Once he came to office, he was fairly successful
at doing this. By 1970 though unemployment and
inflation was at a high and Wilson lost the General
Election to Edward Heath. But the Conservative
Party ran into trouble and by 1974 Wilson and
his Labour government had been restored to power.
However by 1975 Wilson’s government had
again run into trouble and was faced with the
prospect of having to borrow money from the International
Monetary Fund. With this and his deteriorating
health, Wilson finally resigned in 1976 and was
replaced by James Callaghan.
Harold Wilson, Memoirs: The Making of
a Prime Minister, 1916-64 – 1986:
“When the Finance Bill was tabled, it contained
the fateful clause. Bevan was on a speaking engagement
in East Anglia. He rang me up to say, 'I am resigning.

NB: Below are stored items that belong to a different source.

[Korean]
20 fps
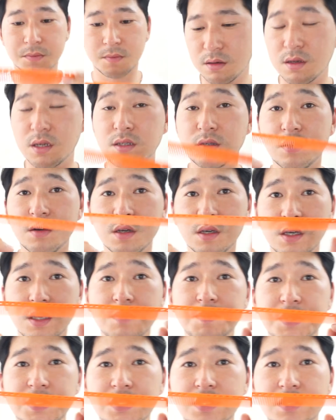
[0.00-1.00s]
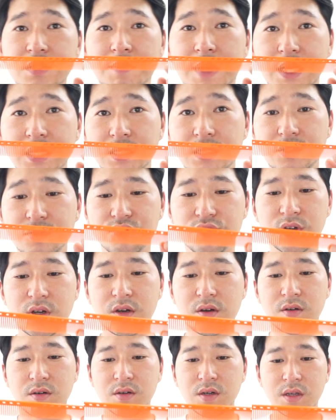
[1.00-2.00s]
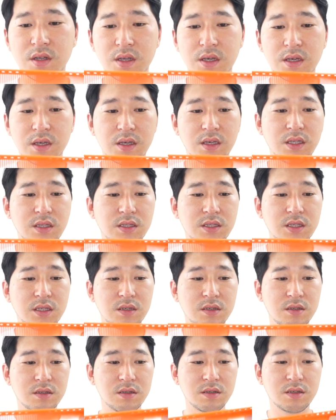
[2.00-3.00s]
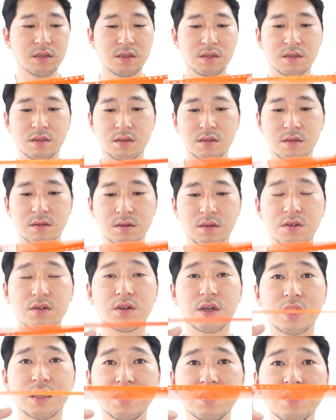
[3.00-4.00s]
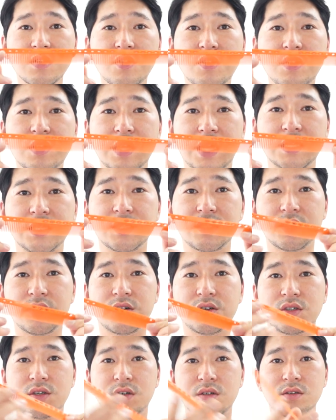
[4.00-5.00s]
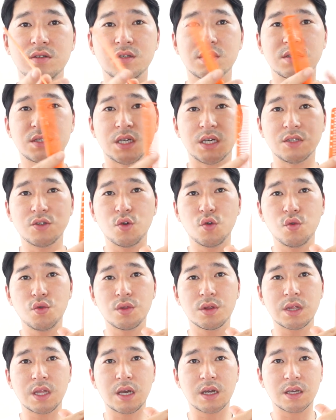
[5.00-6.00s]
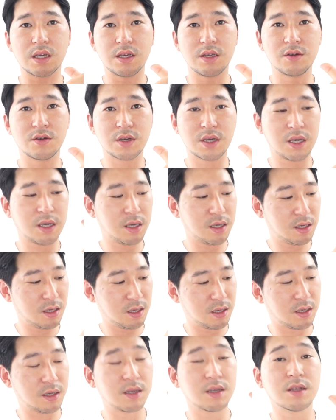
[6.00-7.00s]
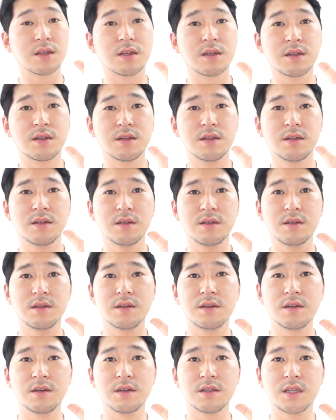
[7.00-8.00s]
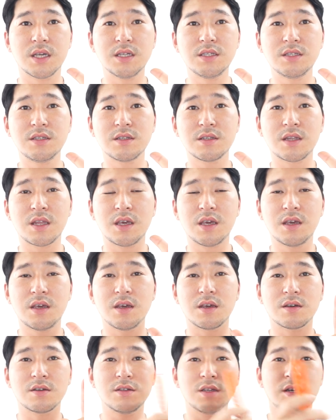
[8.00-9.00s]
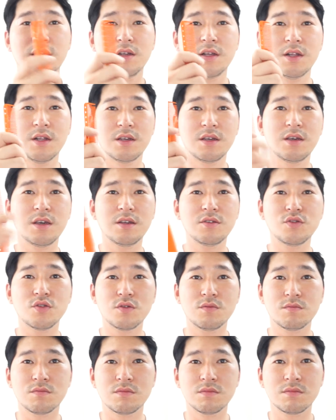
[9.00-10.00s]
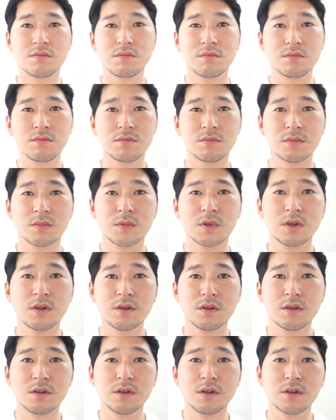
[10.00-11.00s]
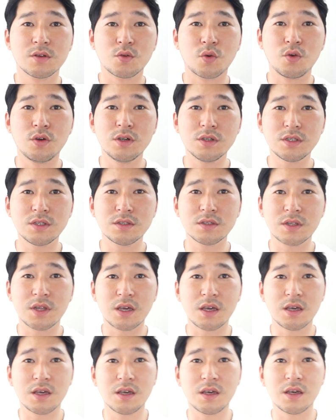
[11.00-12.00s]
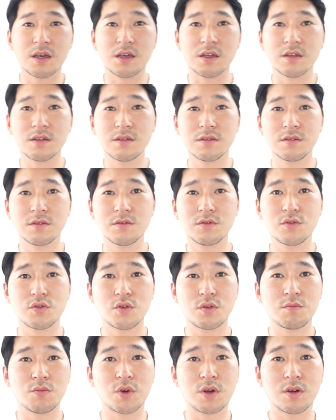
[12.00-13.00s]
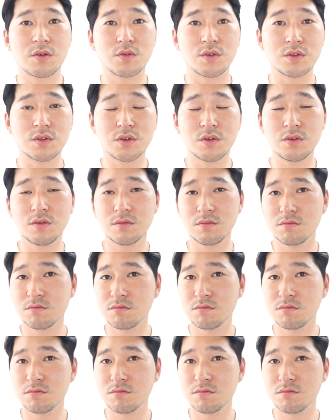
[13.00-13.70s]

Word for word: 그래서 이 빗을 많이 쓰고요. 인지는 그렇게 큰 거는 안 써요. 저는 제 손 딱 이렇게 됐을 때 그냥 이게 좀 돌렸을 때 좀 뭐라고 그러죠?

They've introduced the Bill.' The next day he
sent in his resignation letter. To the last he
was pressing John Freeman and me not to resign,
and Freeman records that he would have stayed
on but he felt he had to resign when I did.
Mary remembers how I agonised about my own resignation,
walking up and down the bedroom floor all night
trying to make up my mind. I was under some pressure
to stay in the Cabinet and maintain a presence,
if only to fight the battle from within. What
formed no part of my thinking, although I have
been challenged on it, was the calculation that
the Government was disintegrating and that I would
do well to put down a marker for the future.
At the time it looked far more like an act of
political suicide, but the issue on which I resigned
was different from Nye's.
His own speech to the House was sadly miscalculated.
For once he should have had a script. As it was,
banal interruptions and barracking from the Conservative
benches, and murmurings from a few on his own
side, provoked him to extravagance in his choice
of words. One thing was certain: he could not
speak for me.
The following morning we went to Ernie Bevin's
memorial service and in the afternoon I made my
own statement, which was quietly received. I was
careful to say that although I personally found
it necessary to leave the Government, I intended
both inside and outside the House to do everything
in my power to support the Party and the Government
in the difficult times that lay ahead”.
Wilson, House of Commons – 12th
November 1956:
“For the past fortnight, the House has debated
the cost in political and moral terms of the Government's
action in Suez. Today we have to count the reckoning
in economic terms as well. When I say 'in economic
terms' I do not mean merely the cost in terms
of government expenditure. We are no longer in
the days of nineteenth-century colonial wars,
when the cost of these ventures could be reckoned
in terms of another tuppence on the income tax
or another penny on tea.
I hope that the Chancellor or the Minister of
Supply will tell the House frankly today what,
in the view of their advisers, will be the economic
consequences of this military action. After all,
it was long prepared. What estimates did the Government
make of its costs and its economic consequences?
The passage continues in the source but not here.